(TASK TO CARRY OUT):
Report every line of the data where the string "frames" appears.

(RECORDS FOR THIS TASK):
· · · ·
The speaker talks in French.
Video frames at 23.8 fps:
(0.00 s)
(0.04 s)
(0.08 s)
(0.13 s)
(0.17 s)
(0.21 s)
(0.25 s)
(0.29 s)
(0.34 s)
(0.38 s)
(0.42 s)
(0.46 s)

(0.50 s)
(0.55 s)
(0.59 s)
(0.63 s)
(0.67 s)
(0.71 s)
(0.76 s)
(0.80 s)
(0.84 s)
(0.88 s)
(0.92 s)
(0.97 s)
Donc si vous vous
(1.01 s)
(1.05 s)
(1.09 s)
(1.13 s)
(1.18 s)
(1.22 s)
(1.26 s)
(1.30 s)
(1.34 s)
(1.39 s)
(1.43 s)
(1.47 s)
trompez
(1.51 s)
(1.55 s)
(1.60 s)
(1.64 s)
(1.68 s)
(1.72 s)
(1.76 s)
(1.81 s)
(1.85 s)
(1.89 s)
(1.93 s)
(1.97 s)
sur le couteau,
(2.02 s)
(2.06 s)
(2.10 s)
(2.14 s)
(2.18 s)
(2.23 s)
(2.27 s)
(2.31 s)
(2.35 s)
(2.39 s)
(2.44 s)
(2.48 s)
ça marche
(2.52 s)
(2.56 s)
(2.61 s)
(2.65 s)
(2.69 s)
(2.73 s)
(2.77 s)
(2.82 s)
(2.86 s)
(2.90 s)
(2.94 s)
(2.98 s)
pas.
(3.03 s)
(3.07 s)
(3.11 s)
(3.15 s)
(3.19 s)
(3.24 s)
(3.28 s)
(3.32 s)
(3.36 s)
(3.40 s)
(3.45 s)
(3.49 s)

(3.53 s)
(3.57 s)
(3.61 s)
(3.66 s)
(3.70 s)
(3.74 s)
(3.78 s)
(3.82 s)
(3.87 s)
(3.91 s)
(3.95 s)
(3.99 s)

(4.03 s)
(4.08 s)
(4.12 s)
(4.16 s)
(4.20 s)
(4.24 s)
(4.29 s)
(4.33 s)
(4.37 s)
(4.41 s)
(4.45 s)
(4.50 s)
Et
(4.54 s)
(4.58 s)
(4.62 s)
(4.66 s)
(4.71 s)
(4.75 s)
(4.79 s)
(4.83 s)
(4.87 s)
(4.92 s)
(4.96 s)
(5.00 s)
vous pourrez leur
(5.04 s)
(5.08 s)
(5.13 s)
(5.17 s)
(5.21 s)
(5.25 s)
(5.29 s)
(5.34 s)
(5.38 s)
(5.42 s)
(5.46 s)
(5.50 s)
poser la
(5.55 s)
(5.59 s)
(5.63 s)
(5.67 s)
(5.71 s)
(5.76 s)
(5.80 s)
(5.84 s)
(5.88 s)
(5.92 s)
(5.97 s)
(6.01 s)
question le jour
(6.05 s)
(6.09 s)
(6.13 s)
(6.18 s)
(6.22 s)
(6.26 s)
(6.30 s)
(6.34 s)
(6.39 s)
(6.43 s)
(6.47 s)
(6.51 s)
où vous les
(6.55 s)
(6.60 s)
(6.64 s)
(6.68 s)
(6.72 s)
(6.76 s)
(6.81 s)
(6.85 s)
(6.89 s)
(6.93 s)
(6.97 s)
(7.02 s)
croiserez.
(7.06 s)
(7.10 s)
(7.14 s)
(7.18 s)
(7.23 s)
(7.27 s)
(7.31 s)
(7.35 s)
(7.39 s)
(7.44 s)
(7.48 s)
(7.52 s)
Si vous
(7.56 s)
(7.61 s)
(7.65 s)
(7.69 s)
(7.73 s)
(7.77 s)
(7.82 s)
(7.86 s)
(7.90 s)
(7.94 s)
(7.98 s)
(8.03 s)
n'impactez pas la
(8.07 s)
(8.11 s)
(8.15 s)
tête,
· · · ·
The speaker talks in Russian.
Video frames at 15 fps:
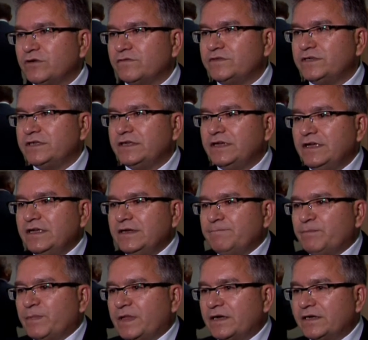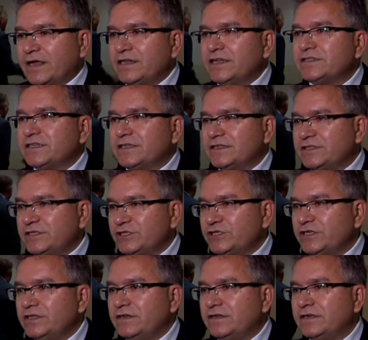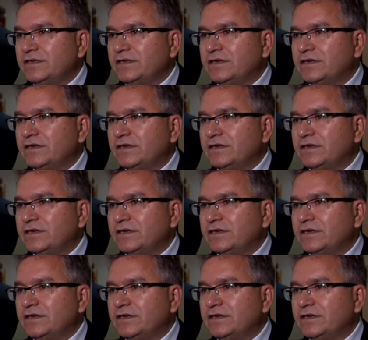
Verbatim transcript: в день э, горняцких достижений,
· · · ·
(OUTPUT FOR THIS TASK):
Video frames at 23.8 fps:
Video frames at 15 fps:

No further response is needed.